“Huck, I didn’t wait to look around.
I didn’t see the box, I didn’t see the
cross. I didn’t see anything but a bottle
and a tin cup on the floor by Injun Joe; yes, I saw
two barrels and lots more bottles in the room.
Don’t you see, now, what’s the matter with
that ha’nted room?”
“How?”
“Why, it’s ha’nted with whiskey!
Maybe all the Temperance Taverns have got a ha’nted
room, hey, Huck?”
“Well, I reckon maybe that’s so.
Who’d ‘a’ thought such a thing?
But say, Tom, now’s a mighty good time to get
that box, if Injun Joe’s drunk.”
“It is, that! You try it!”
Huck shuddered.
“Well, no—I reckon not.”
“And I reckon not, Huck. Only one bottle
alongside of Injun Joe ain’t enough. If
there’d been three, he’d be drunk enough
and I’d do it.”
There was a long pause for reflection, and then Tom
said:
“Lookyhere, Huck, less not try that thing any
more till we know Injun Joe’s not in there.
It’s too scary. Now, if we watch every night,
we’ll be dead sure to see him go out, some time
or other, and then we’ll snatch that box quicker’n
lightning.”
“Well, I’m agreed. I’ll watch
the whole night long, and I’ll do it every night,
too, if you’ll do the other part of the job.”
“All right, I will. All you got to do is
to trot up Hooper Street a block and maow—and
if I’m asleep, you throw some gravel at the window
and that’ll fetch me.”
“Agreed, and good as wheat!”
“Now, Huck, the storm’s over, and I’ll
go home. It’ll begin to be daylight in
a couple of hours. You go back and watch that
long, will you?”
“I said I would, Tom, and I will. I’ll
ha’nt that tavern every night for a year!

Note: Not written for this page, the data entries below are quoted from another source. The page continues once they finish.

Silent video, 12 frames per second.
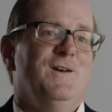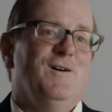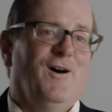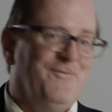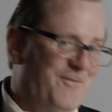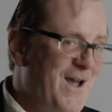
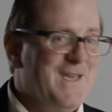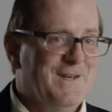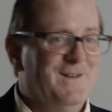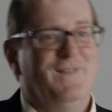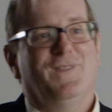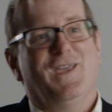a
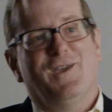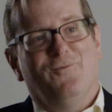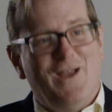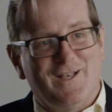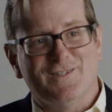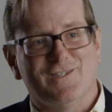fight and they get
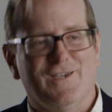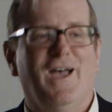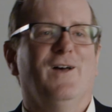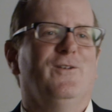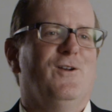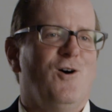
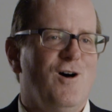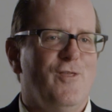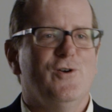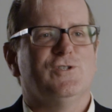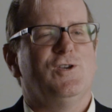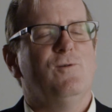reconciled and all
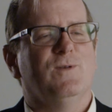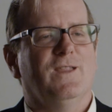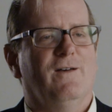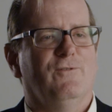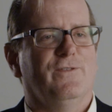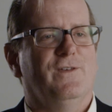those human
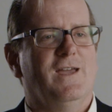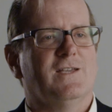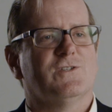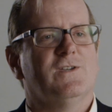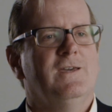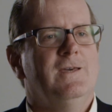level
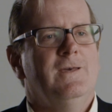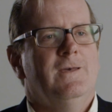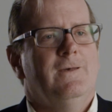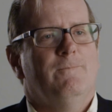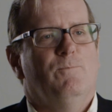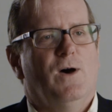things.
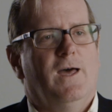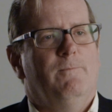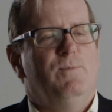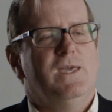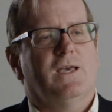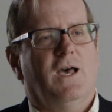
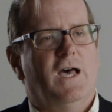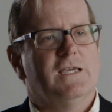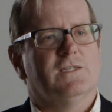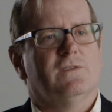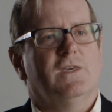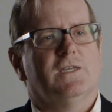But
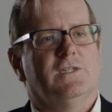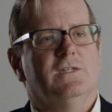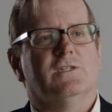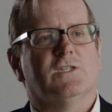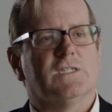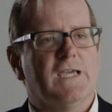because this
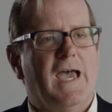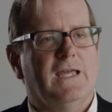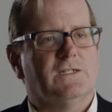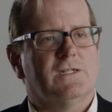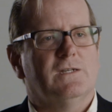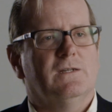is
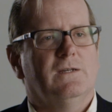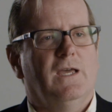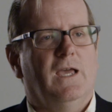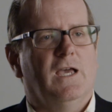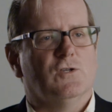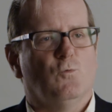set
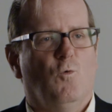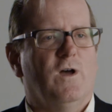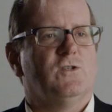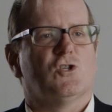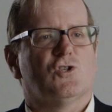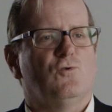as
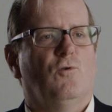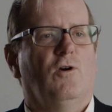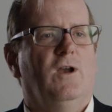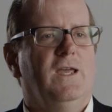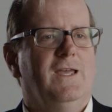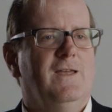one
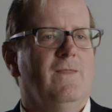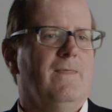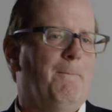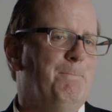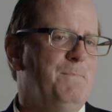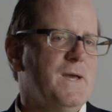story in
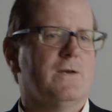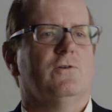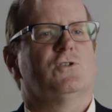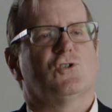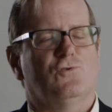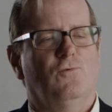the
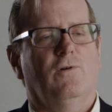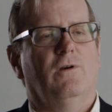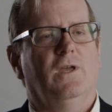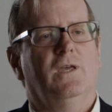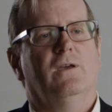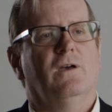bigger
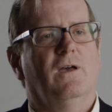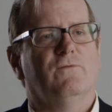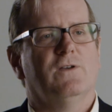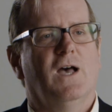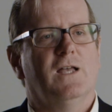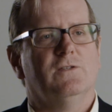story
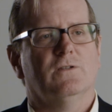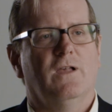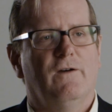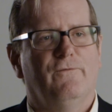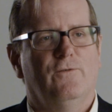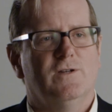of God's
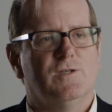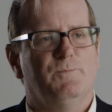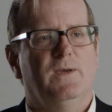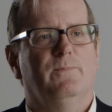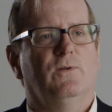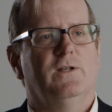love for his
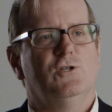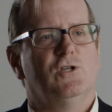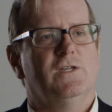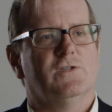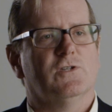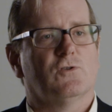people in
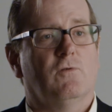Jesus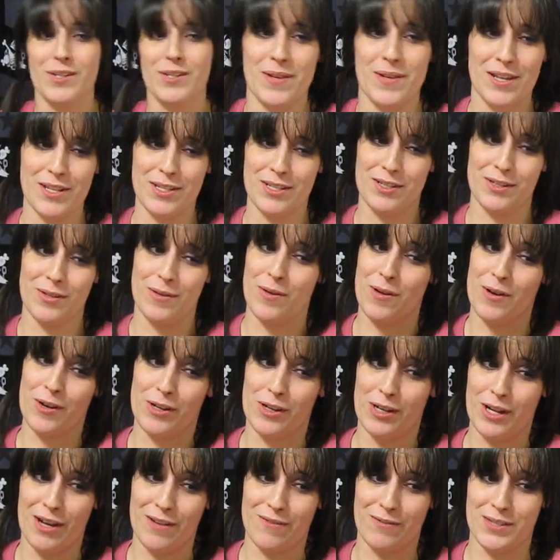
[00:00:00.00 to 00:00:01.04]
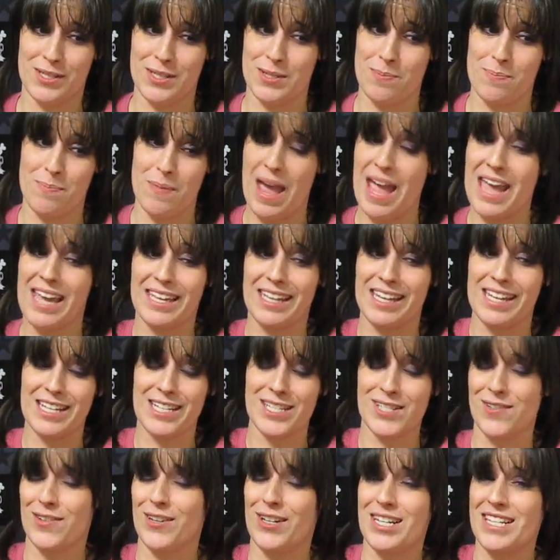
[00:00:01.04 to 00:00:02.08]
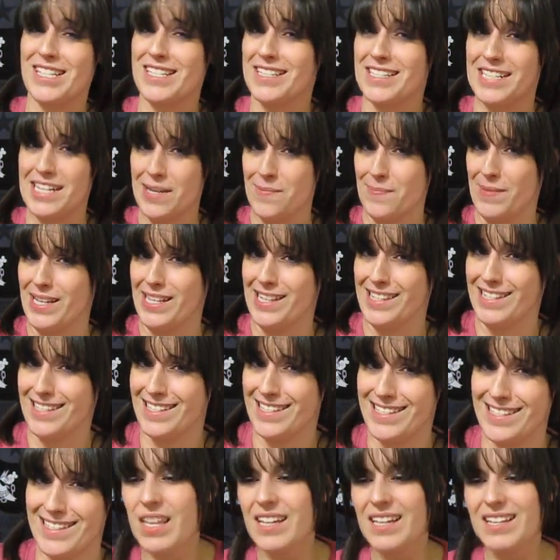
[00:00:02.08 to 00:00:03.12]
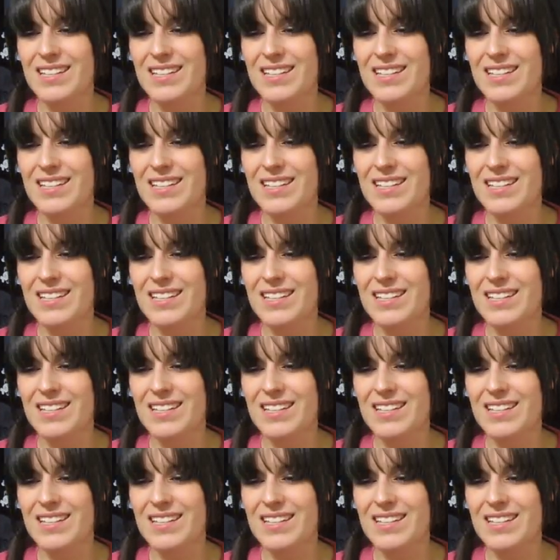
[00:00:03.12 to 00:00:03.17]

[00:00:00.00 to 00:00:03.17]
he has to order off spankings for his demons.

I’ll sleep all day and I’ll stand watch
all night.”
“That’s all right. Now, where you
going to sleep?”
“In Ben Rogers’ hayloft. He lets
me, and so does his pap’s nigger man, Uncle
Jake. I tote water for Uncle Jake whenever he
wants me to, and any time I ask him he gives me a
little something to eat if he can spare it. That’s
a mighty good nigger, Tom. He likes me, becuz
I don’t ever act as if I was above him.
Sometime I’ve set right down and eat with
him. But you needn’t tell that. A body’s
got to do things when he’s awful hungry he wouldn’t
want to do as a steady thing.”
“Well, if I don’t want you in the daytime,
I’ll let you sleep. I won’t come
bothering around. Any time you see something’s
up, in the night, just skip right around and maow.”